Saved data entries:
══════

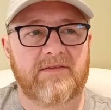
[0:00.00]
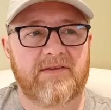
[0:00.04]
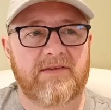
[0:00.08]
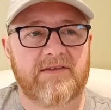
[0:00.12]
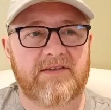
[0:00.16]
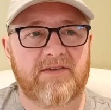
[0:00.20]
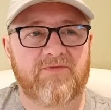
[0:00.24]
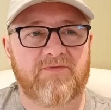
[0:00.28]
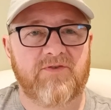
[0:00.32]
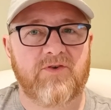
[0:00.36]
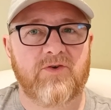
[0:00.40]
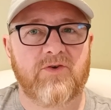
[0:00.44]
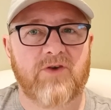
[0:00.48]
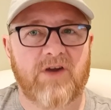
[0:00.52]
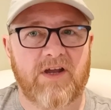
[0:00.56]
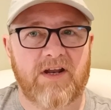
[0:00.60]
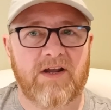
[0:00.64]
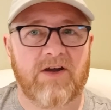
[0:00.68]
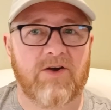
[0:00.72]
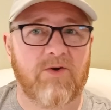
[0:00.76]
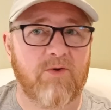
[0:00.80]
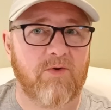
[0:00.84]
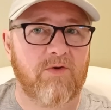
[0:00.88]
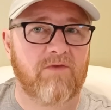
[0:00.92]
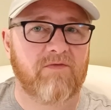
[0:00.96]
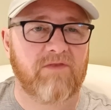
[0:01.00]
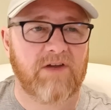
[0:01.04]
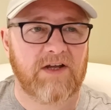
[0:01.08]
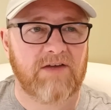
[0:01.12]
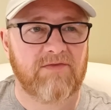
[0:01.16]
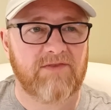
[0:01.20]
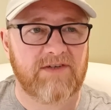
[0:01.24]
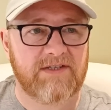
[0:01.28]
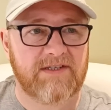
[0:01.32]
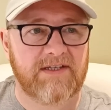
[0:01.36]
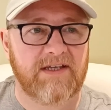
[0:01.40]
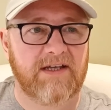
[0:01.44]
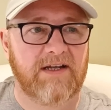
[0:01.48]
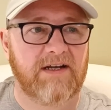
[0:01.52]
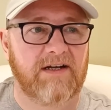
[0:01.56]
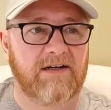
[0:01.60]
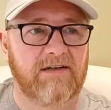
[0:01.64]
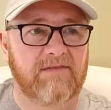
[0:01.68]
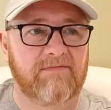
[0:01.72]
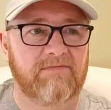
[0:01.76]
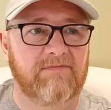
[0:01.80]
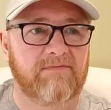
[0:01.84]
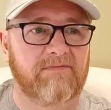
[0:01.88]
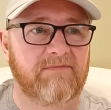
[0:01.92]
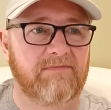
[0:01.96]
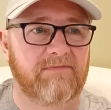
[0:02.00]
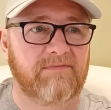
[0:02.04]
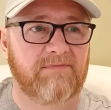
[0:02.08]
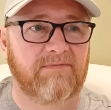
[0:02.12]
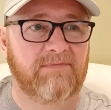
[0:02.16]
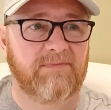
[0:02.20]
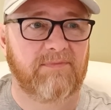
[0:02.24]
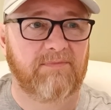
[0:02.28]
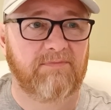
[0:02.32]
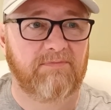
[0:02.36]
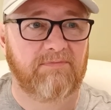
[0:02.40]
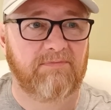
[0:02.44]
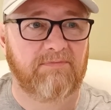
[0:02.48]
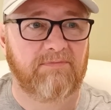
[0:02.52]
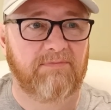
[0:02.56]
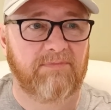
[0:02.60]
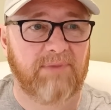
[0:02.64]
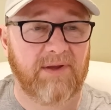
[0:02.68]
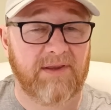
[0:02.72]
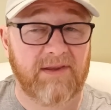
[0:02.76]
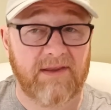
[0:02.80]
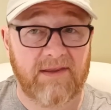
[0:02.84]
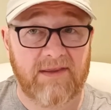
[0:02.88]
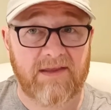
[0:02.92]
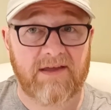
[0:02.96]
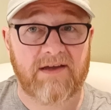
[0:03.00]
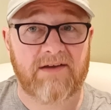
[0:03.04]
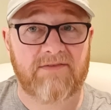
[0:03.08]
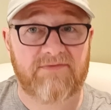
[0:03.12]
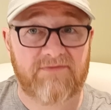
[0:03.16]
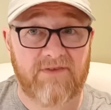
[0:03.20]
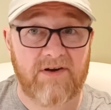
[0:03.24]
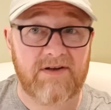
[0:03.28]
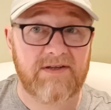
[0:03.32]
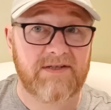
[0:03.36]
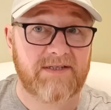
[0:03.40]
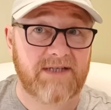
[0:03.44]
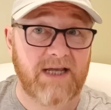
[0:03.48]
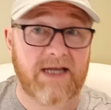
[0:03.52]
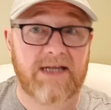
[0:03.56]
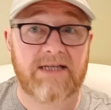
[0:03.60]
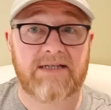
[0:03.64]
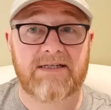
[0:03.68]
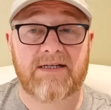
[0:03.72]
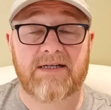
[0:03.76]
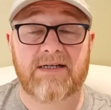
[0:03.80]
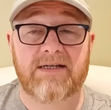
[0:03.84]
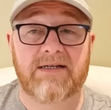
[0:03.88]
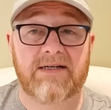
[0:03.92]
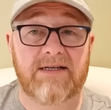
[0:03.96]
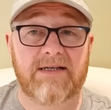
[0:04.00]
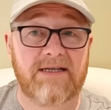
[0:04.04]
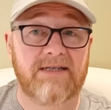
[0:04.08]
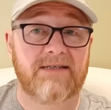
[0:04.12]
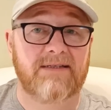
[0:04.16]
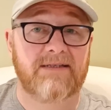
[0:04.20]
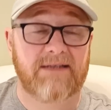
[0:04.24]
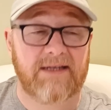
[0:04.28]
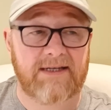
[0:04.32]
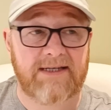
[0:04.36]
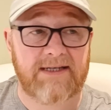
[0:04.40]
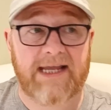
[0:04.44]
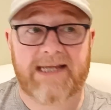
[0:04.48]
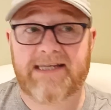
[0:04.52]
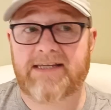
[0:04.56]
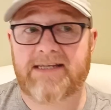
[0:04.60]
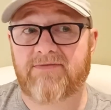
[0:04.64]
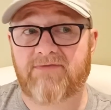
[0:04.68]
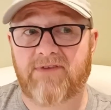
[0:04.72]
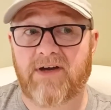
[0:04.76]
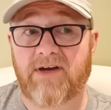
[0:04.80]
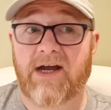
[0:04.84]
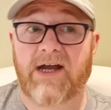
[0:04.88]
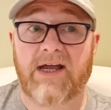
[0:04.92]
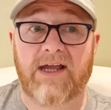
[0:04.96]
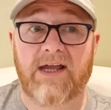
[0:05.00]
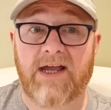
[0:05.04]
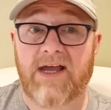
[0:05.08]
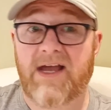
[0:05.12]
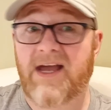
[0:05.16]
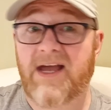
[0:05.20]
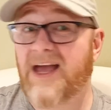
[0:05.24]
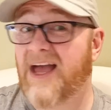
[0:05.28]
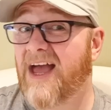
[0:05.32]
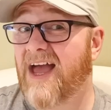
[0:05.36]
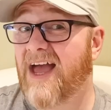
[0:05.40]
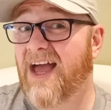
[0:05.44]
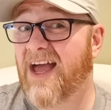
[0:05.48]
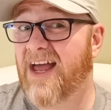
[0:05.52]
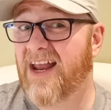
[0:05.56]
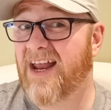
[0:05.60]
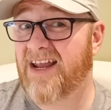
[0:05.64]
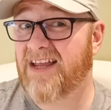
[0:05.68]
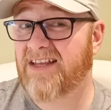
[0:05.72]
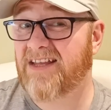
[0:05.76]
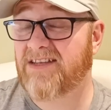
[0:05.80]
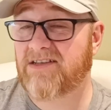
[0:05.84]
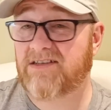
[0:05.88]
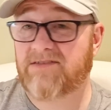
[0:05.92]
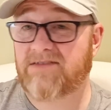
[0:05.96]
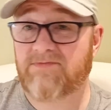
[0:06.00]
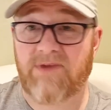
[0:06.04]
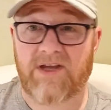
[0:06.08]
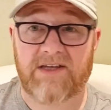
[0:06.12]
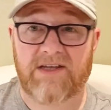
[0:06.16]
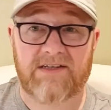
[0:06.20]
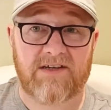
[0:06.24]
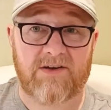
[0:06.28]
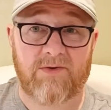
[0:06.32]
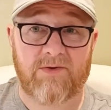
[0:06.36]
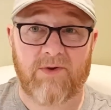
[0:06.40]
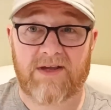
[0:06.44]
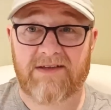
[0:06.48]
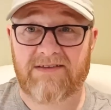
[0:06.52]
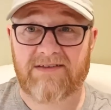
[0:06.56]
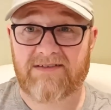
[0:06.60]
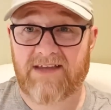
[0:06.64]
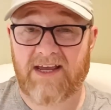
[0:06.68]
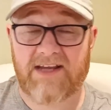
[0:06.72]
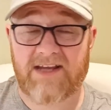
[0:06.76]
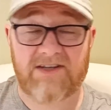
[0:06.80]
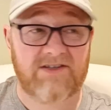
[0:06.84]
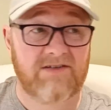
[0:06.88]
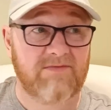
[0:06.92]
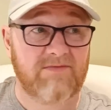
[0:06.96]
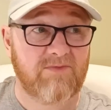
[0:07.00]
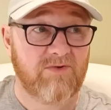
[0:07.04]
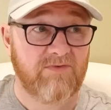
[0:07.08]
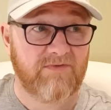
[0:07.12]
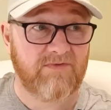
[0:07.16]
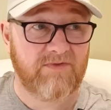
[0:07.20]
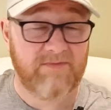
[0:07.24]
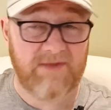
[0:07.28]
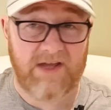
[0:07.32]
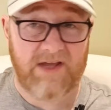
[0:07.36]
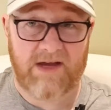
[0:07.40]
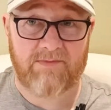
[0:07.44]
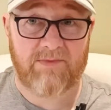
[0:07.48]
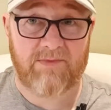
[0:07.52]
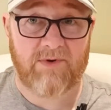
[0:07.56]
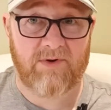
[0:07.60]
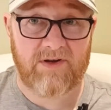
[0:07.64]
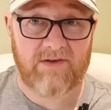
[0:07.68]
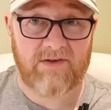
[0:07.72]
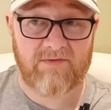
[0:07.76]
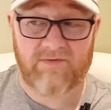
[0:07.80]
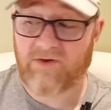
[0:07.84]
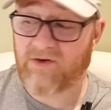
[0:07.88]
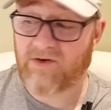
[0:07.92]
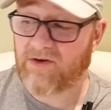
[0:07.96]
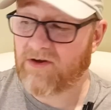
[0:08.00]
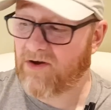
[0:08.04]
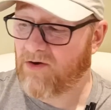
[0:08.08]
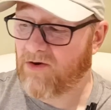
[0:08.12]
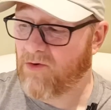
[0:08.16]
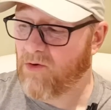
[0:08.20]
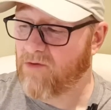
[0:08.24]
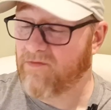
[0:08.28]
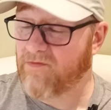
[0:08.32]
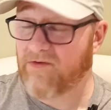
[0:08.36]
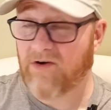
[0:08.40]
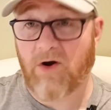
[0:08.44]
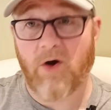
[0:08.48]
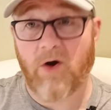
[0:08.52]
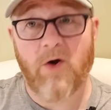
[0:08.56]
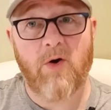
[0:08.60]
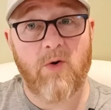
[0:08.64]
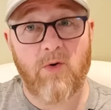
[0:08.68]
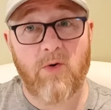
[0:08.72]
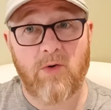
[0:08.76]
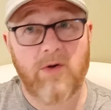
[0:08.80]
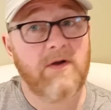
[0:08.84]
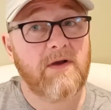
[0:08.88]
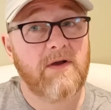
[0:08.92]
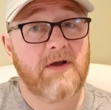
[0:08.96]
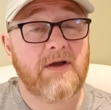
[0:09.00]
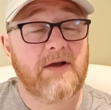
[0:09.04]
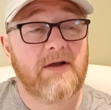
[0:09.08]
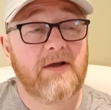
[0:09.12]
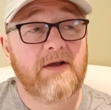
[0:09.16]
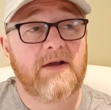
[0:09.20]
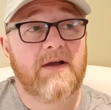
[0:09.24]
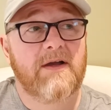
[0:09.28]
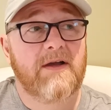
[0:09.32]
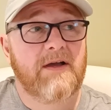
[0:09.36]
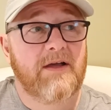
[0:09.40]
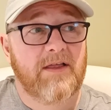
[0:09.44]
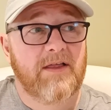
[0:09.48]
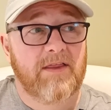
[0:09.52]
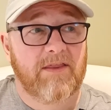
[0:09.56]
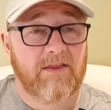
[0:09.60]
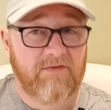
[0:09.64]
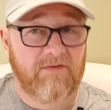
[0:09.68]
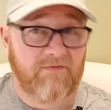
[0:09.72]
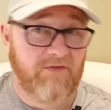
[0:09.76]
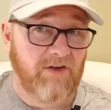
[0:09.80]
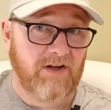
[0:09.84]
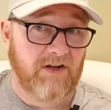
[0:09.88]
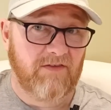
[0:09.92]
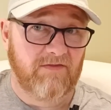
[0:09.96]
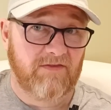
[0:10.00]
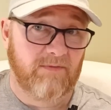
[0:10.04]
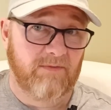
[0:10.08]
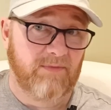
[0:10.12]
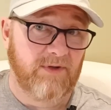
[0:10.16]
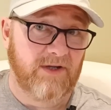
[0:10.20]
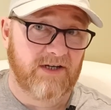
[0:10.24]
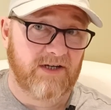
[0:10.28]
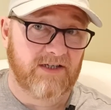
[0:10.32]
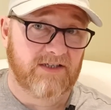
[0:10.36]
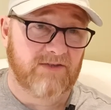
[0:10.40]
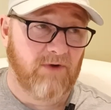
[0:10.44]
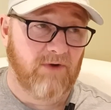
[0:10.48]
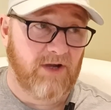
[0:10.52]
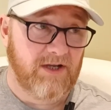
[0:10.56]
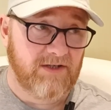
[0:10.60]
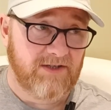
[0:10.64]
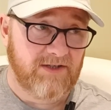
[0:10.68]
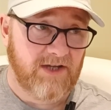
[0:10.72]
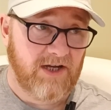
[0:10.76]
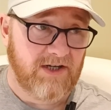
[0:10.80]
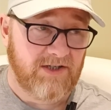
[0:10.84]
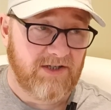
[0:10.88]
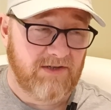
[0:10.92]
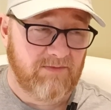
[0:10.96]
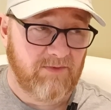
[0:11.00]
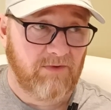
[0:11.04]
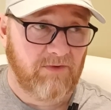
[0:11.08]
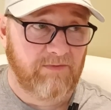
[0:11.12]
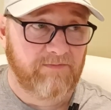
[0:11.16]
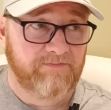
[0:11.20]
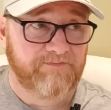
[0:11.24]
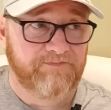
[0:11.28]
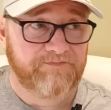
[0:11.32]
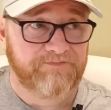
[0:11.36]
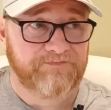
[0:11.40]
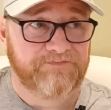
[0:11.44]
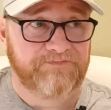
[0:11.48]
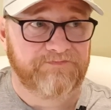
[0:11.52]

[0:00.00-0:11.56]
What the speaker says: There's a few kind of core flavors there, but they're there front and center, easy to identify. It just makes it quite sessionable from that point of view. Overall, the feel of the beer is quite sessionable,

══════

PROBLEM DESCRIPTION. Reproduce each entry precisely. Leave the pictures out.

OUTPUT OF THE EXERCISE.
[0:00.00]
[0:00.04]
[0:00.08]
[0:00.12]
[0:00.16]
[0:00.20]
[0:00.24]
[0:00.28]
[0:00.32]
[0:00.36]
[0:00.40]
[0:00.44]
[0:00.48]
[0:00.52]
[0:00.56]
[0:00.60]
[0:00.64]
[0:00.68]
[0:00.72]
[0:00.76]
[0:00.80]
[0:00.84]
[0:00.88]
[0:00.92]
[0:00.96]
[0:01.00]
[0:01.04]
[0:01.08]
[0:01.12]
[0:01.16]
[0:01.20]
[0:01.24]
[0:01.28]
[0:01.32]
[0:01.36]
[0:01.40]
[0:01.44]
[0:01.48]
[0:01.52]
[0:01.56]
[0:01.60]
[0:01.64]
[0:01.68]
[0:01.72]
[0:01.76]
[0:01.80]
[0:01.84]
[0:01.88]
[0:01.92]
[0:01.96]
[0:02.00]
[0:02.04]
[0:02.08]
[0:02.12]
[0:02.16]
[0:02.20]
[0:02.24]
[0:02.28]
[0:02.32]
[0:02.36]
[0:02.40]
[0:02.44]
[0:02.48]
[0:02.52]
[0:02.56]
[0:02.60]
[0:02.64]
[0:02.68]
[0:02.72]
[0:02.76]
[0:02.80]
[0:02.84]
[0:02.88]
[0:02.92]
[0:02.96]
[0:03.00]
[0:03.04]
[0:03.08]
[0:03.12]
[0:03.16]
[0:03.20]
[0:03.24]
[0:03.28]
[0:03.32]
[0:03.36]
[0:03.40]
[0:03.44]
[0:03.48]
[0:03.52]
[0:03.56]
[0:03.60]
[0:03.64]
[0:03.68]
[0:03.72]
[0:03.76]
[0:03.80]
[0:03.84]
[0:03.88]
[0:03.92]
[0:03.96]
[0:04.00]
[0:04.04]
[0:04.08]
[0:04.12]
[0:04.16]
[0:04.20]
[0:04.24]
[0:04.28]
[0:04.32]
[0:04.36]
[0:04.40]
[0:04.44]
[0:04.48]
[0:04.52]
[0:04.56]
[0:04.60]
[0:04.64]
[0:04.68]
[0:04.72]
[0:04.76]
[0:04.80]
[0:04.84]
[0:04.88]
[0:04.92]
[0:04.96]
[0:05.00]
[0:05.04]
[0:05.08]
[0:05.12]
[0:05.16]
[0:05.20]
[0:05.24]
[0:05.28]
[0:05.32]
[0:05.36]
[0:05.40]
[0:05.44]
[0:05.48]
[0:05.52]
[0:05.56]
[0:05.60]
[0:05.64]
[0:05.68]
[0:05.72]
[0:05.76]
[0:05.80]
[0:05.84]
[0:05.88]
[0:05.92]
[0:05.96]
[0:06.00]
[0:06.04]
[0:06.08]
[0:06.12]
[0:06.16]
[0:06.20]
[0:06.24]
[0:06.28]
[0:06.32]
[0:06.36]
[0:06.40]
[0:06.44]
[0:06.48]
[0:06.52]
[0:06.56]
[0:06.60]
[0:06.64]
[0:06.68]
[0:06.72]
[0:06.76]
[0:06.80]
[0:06.84]
[0:06.88]
[0:06.92]
[0:06.96]
[0:07.00]
[0:07.04]
[0:07.08]
[0:07.12]
[0:07.16]
[0:07.20]
[0:07.24]
[0:07.28]
[0:07.32]
[0:07.36]
[0:07.40]
[0:07.44]
[0:07.48]
[0:07.52]
[0:07.56]
[0:07.60]
[0:07.64]
[0:07.68]
[0:07.72]
[0:07.76]
[0:07.80]
[0:07.84]
[0:07.88]
[0:07.92]
[0:07.96]
[0:08.00]
[0:08.04]
[0:08.08]
[0:08.12]
[0:08.16]
[0:08.20]
[0:08.24]
[0:08.28]
[0:08.32]
[0:08.36]
[0:08.40]
[0:08.44]
[0:08.48]
[0:08.52]
[0:08.56]
[0:08.60]
[0:08.64]
[0:08.68]
[0:08.72]
[0:08.76]
[0:08.80]
[0:08.84]
[0:08.88]
[0:08.92]
[0:08.96]
[0:09.00]
[0:09.04]
[0:09.08]
[0:09.12]
[0:09.16]
[0:09.20]
[0:09.24]
[0:09.28]
[0:09.32]
[0:09.36]
[0:09.40]
[0:09.44]
[0:09.48]
[0:09.52]
[0:09.56]
[0:09.60]
[0:09.64]
[0:09.68]
[0:09.72]
[0:09.76]
[0:09.80]
[0:09.84]
[0:09.88]
[0:09.92]
[0:09.96]
[0:10.00]
[0:10.04]
[0:10.08]
[0:10.12]
[0:10.16]
[0:10.20]
[0:10.24]
[0:10.28]
[0:10.32]
[0:10.36]
[0:10.40]
[0:10.44]
[0:10.48]
[0:10.52]
[0:10.56]
[0:10.60]
[0:10.64]
[0:10.68]
[0:10.72]
[0:10.76]
[0:10.80]
[0:10.84]
[0:10.88]
[0:10.92]
[0:10.96]
[0:11.00]
[0:11.04]
[0:11.08]
[0:11.12]
[0:11.16]
[0:11.20]
[0:11.24]
[0:11.28]
[0:11.32]
[0:11.36]
[0:11.40]
[0:11.44]
[0:11.48]
[0:11.52]

[0:00.00-0:11.56]
What the speaker says: There's a few kind of core flavors there, but they're there front and center, easy to identify. It just makes it quite sessionable from that point of view. Overall, the feel of the beer is quite sessionable,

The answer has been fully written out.